Today, I finally got to see the results. I walked into his basement, happy to see the Wii hooked up right next to a huge cardboard box filled to the brim with 8- and 16- bit games. The BOSS controller shell is still snugly gripped onto the Wiimote. He booted up the game, and I saw his classic skills return. He is in love with this game. The return-to-your-roots control scheme puts him back in the driver's seat. He's not even having much of a problem with the FPS parts, as you aren't strafing and moving while aiming. The only difficulty I saw was one I would have myself: apparently there are little sections where you are stuck in first-person mode and supposed to look at SOMEthing to advance the story.

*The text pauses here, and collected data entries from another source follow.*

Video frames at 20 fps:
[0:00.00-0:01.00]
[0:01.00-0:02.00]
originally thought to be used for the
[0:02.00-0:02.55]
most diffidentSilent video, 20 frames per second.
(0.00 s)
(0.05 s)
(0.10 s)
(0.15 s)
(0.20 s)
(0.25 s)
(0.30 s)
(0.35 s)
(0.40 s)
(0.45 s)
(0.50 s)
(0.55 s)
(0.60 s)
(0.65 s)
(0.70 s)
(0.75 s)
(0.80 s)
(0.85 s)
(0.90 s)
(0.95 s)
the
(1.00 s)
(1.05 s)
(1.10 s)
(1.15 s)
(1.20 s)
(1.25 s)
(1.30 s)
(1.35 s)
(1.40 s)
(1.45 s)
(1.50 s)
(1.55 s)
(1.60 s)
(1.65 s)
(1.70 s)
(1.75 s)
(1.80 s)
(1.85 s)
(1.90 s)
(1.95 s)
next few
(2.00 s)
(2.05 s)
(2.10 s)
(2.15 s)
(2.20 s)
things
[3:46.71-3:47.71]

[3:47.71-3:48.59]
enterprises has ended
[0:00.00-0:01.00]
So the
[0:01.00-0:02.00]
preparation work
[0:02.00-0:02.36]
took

Four troopers were staring at a body on the ground and Samus was behind them...I had no idea where to turn her to advance the game. Overall, though, I was so excited to see the happiness on his face as a series returned to its roots.
So...I'm torn. I've also worked at another part of our facility with people with very profound disabilities: confined to wheelchairs, unable to manipulate the buttons on a pad. Wii Sports is a hit there, simply getting to interact with a medium they've never been able to work with before is great for them. I love motion control...but I'm scared at the marketing insistence of it. How hard would it have been to offer GameCube or Classic Controller support for Metroid Prime 3? I could have written an article just as long about this same man's attachment to Zelda (Twilight Princess was available as a GameCube game...but he's looking forward to Skyward Sword) or Castlevania (everyone's worried about a 3D Castlevania, but it's at least controller bound...unless they add Move/Kinect support).
Motion gaming as a whole is a great venue. It has allowed many people who could have never played a video game to try something new. Yet the insistence of utilizing it nearly cost a fan his favorite series, and definitely sealed him out of ever desiring to complete one of its greatest games. As Sony and Microsoft get ready to jump on the bandwagon, I put this out to all three companies...Not just for the die hard gamers who insist controllers are better...Motion controls can be good: They can add a new dimension to gaming. They can allow people with disabilities to game as they never have before. They can be bad: they may alienate people who are unable to prance around, individuals with vision problems that can't focus on a controller and a screen simultaneously very well, paraplegics who can't dance because Kinect said so, yet there's no controller option for a new game that they are aching to play. And they can be ugly: shoehorned into a new game on the chance that the company may make a few extra bucks thanks to it. Motion control definitely has a place, and in many instances, an advantage, but games need to be made for the gamers...no matter what they are capable of.